▶ _Requirement_
Exactly as written, return the entries below, minus any pictures.

----------------------------------------

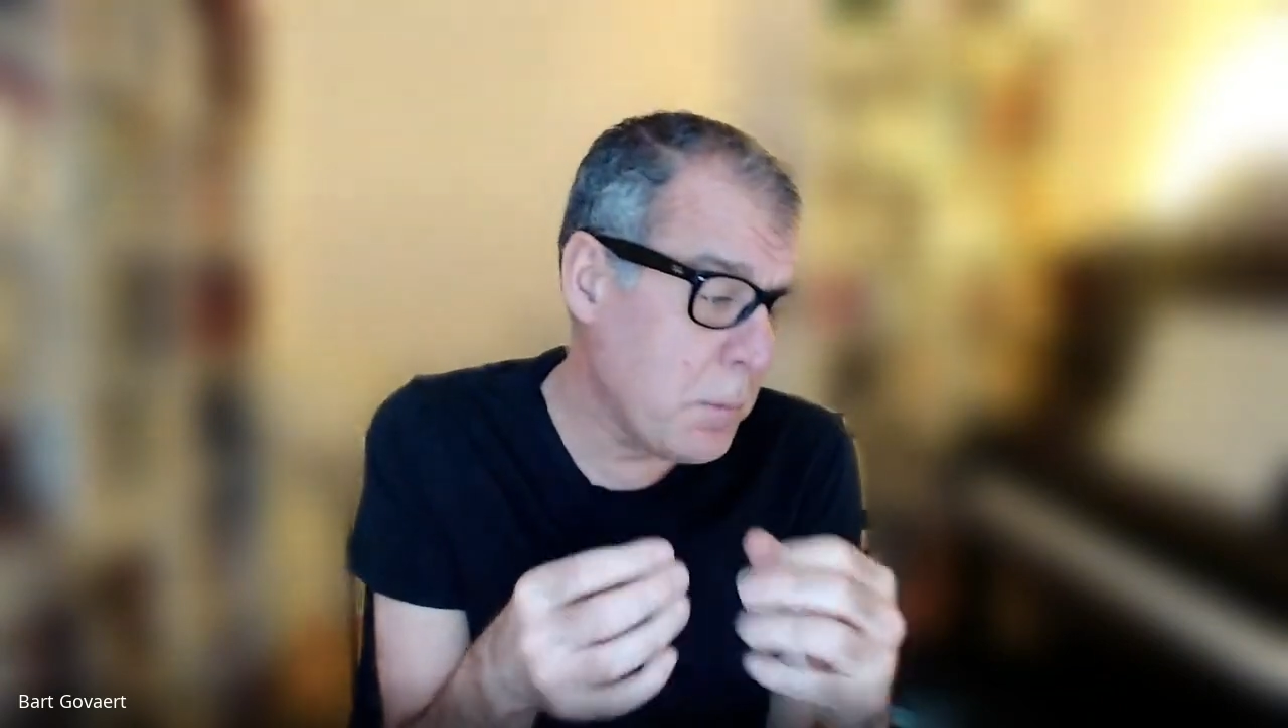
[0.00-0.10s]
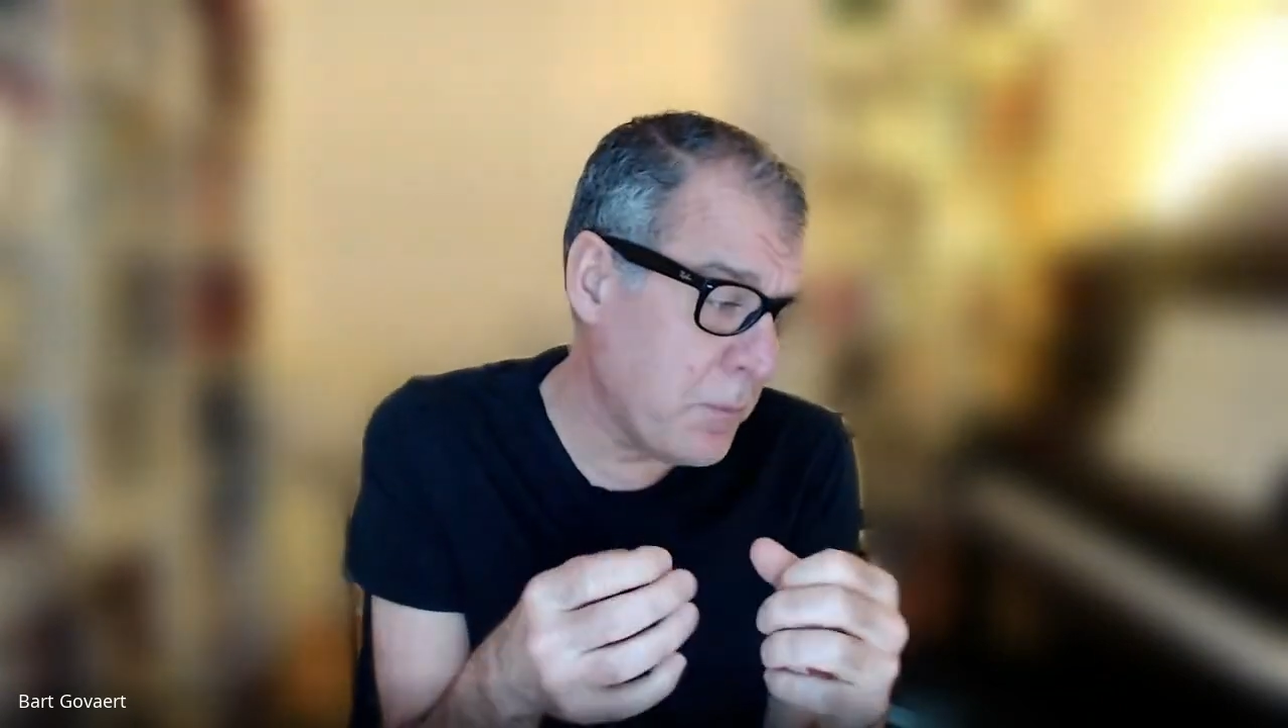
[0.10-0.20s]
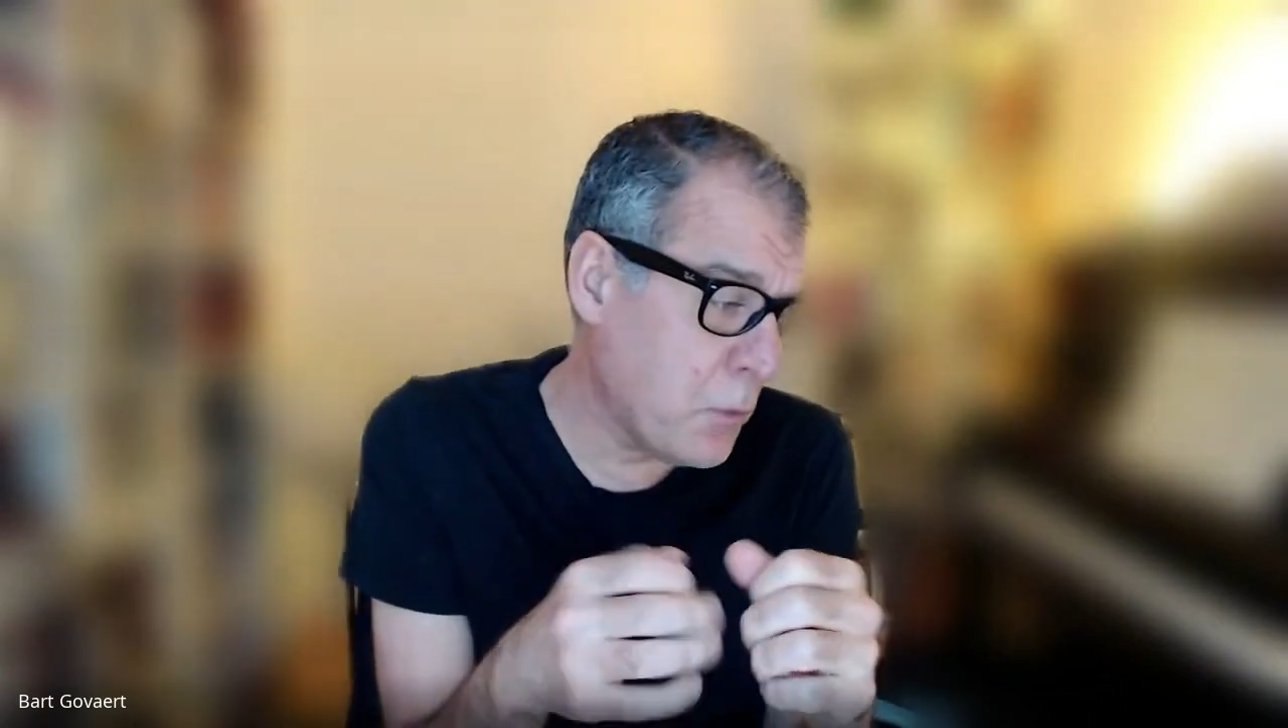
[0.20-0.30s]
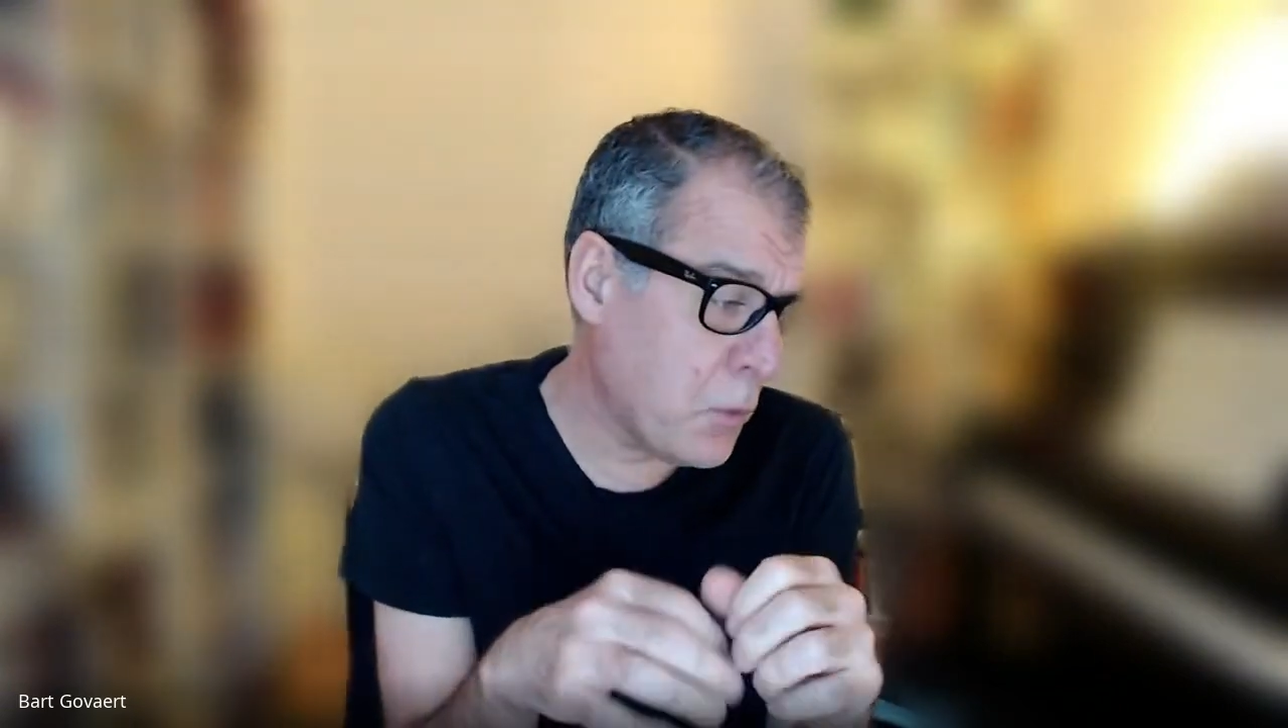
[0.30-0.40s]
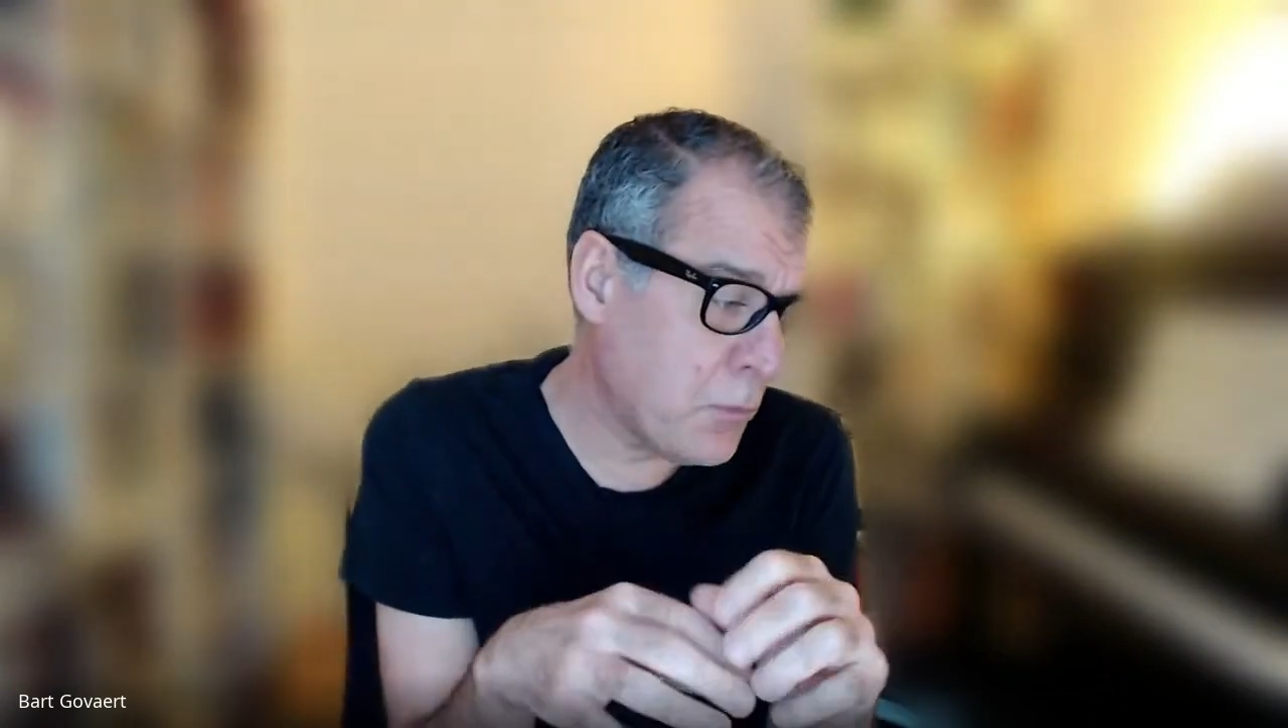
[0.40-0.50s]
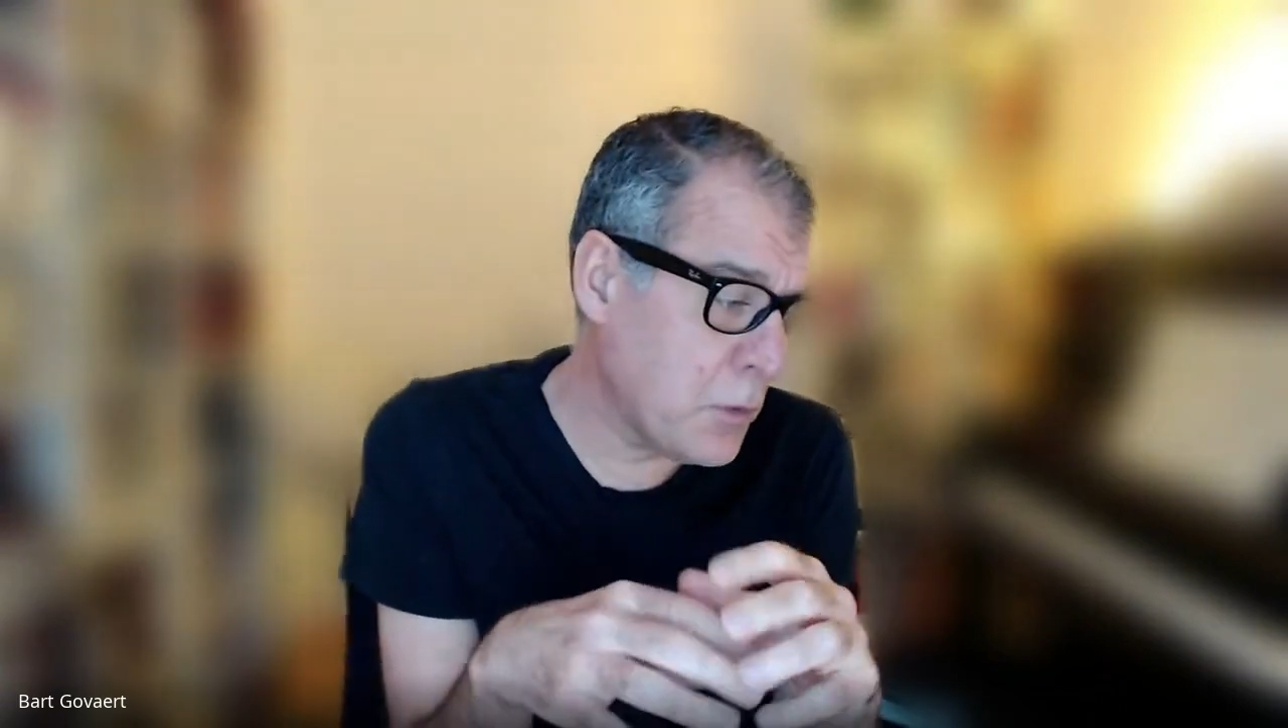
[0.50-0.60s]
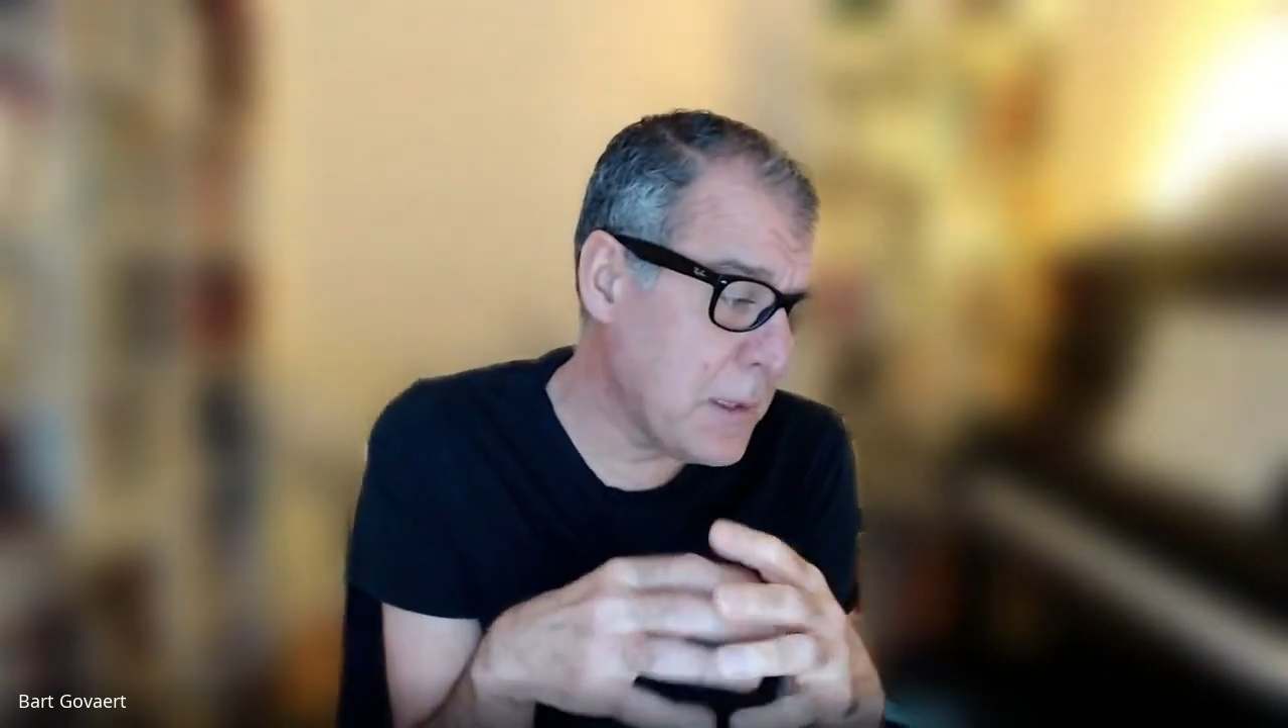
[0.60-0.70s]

for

----------------------------------------

▶ _Task solution_
[0.00-0.10s]
[0.10-0.20s]
[0.20-0.30s]
[0.30-0.40s]
[0.40-0.50s]
[0.50-0.60s]
[0.60-0.70s]

for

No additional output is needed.